Today, the sun caught the curled-up ends of your wild, strawberry blond, long-since-untrimmed hair and carried me back to those first months of your life when I refused to let anyone near your perfect, round head with so dangerous a weapon as scissors. Your hair started out spike-straight, then grew and curled, grew and curled, until people told me, everywhere I went, what a beautiful baby girl I had. They said it even when you had on that tacky football outfit your father loved. They said you were beautiful. That was as far as I heard. I did not care whether they thought you male or female. Your face then was fat and round and soft, protecting both of us from the hard jaw of approaching manhood that has recently developed.
Today, when the sun caught your hair, I caught a glimpse of both the baby and the man. I took the same gasp I took when the nurse first put you on the outside of my belly; the same gasp I have taken so many times since, at the sight of you, my first child.
Today, you stepped inside the car, asked, “How was your day Mom?” You looked right at me and waited for an answer.

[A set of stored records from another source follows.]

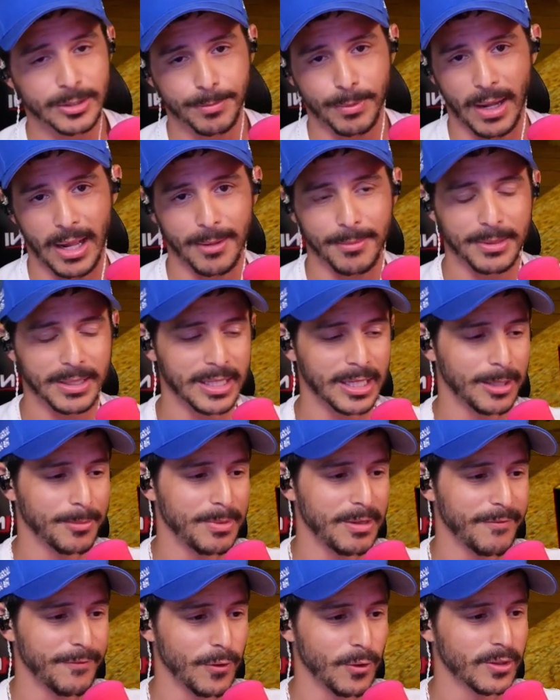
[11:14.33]
probably going to
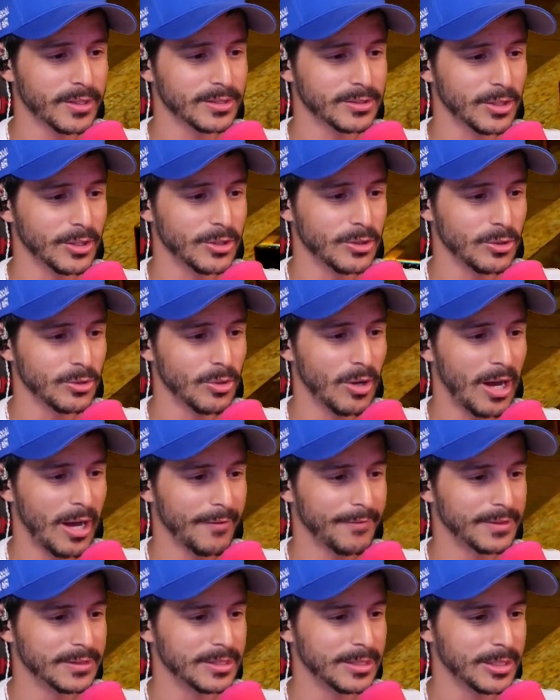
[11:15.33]
be focused on you,
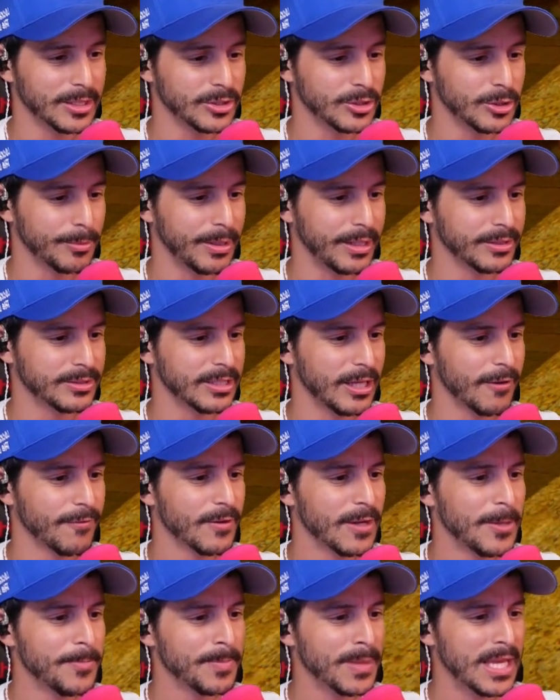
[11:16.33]
obviously, because you're by yourself.
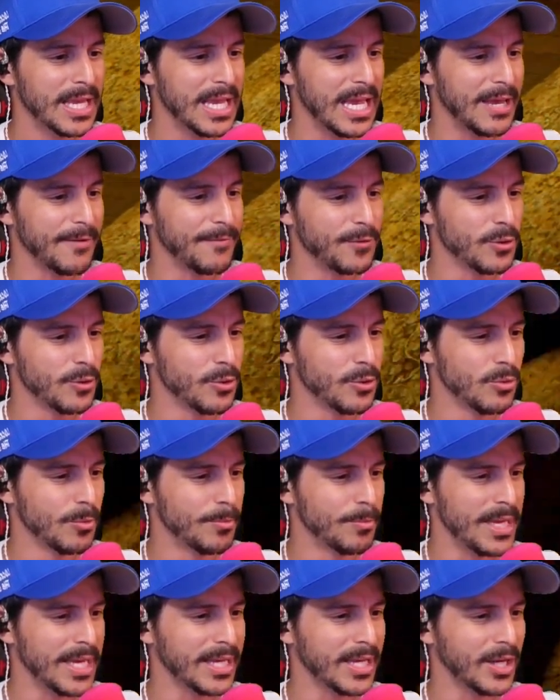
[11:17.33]
If you
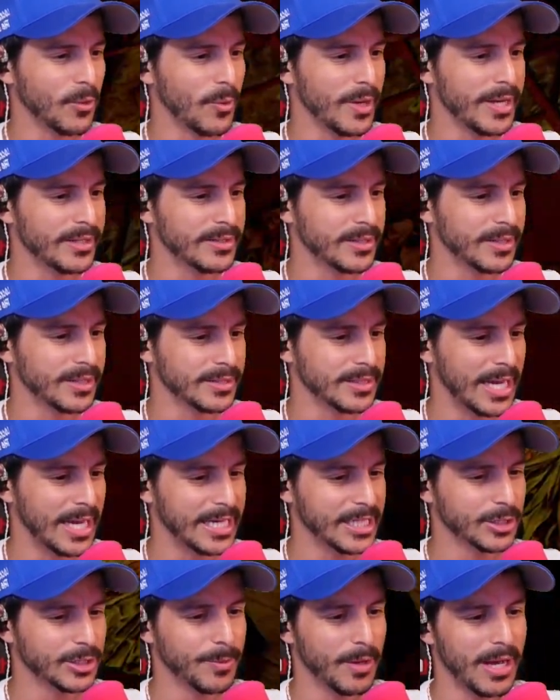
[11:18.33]
make your way to this
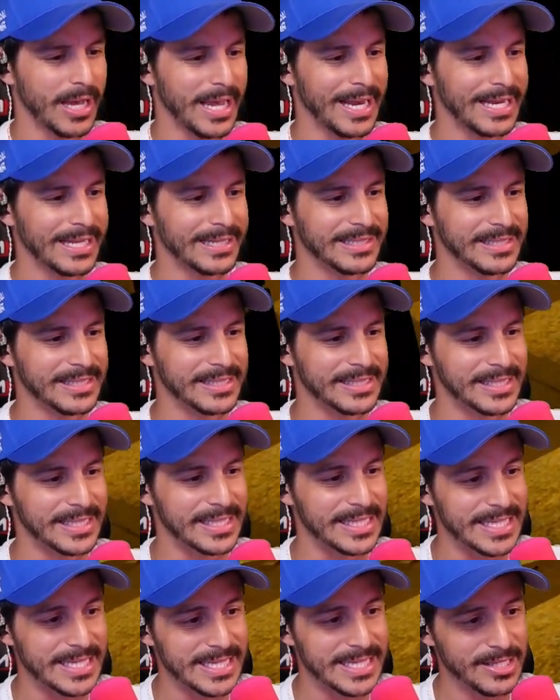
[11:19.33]
hiding spot and it
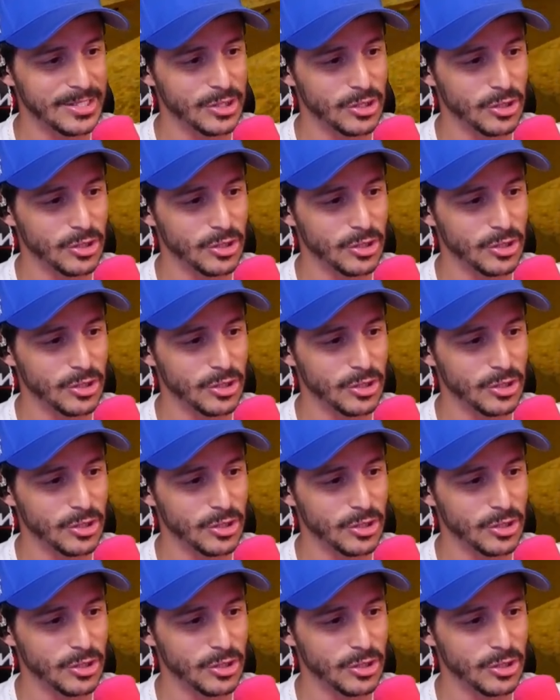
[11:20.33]
sees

“Good,” I said. I ventured only a glance out of the corner of my eye as I pulled out of the parking lot, and found you still staring, backlit by the sun, an icon of adolescence, like my very own twenty-first century Elvis, clearly waiting for more. I felt the sun and your steady gaze begin to melt away the sick, balled-up feeling I’d been carrying since our argument yesterday.
Then, I saw only the split ends on your shaggy hair. I saw your sagging pants, bad grades, worse attitude. Then, I was glad to hear all those things thump up the stairs, flop on the bed, kick the door shut. I cooked our evening meal as usual, set the places at the table, filled the water glasses. I called for you to come. I was relieved that you chose to simmer the night away alone. I sat at the silent supper table, simultaneously feeling content that you snored through the call to come to and sick at my own relief.
Today, in the car, I felt you watch me, waiting, and I wondered how it was that less than 24 hours ago, I could have been so far from you as to be relieved that you chose to sleep off your anger, skip dinner, spend the night tucked away in the covers of your own feelings, without sharing.
Today, when you sat in the passenger seat, I found relief of a different kind, seeing that, for now, the worst of you seems to have boiled off, floated away like steam rising from the pavement on a hot summer day. What is left is the sun on your hair, your jaw looking not set but strong — sturdy enough to withstand what is to come and not so edgy as to be unable to ask, “How was your day?” and to listen for my answer.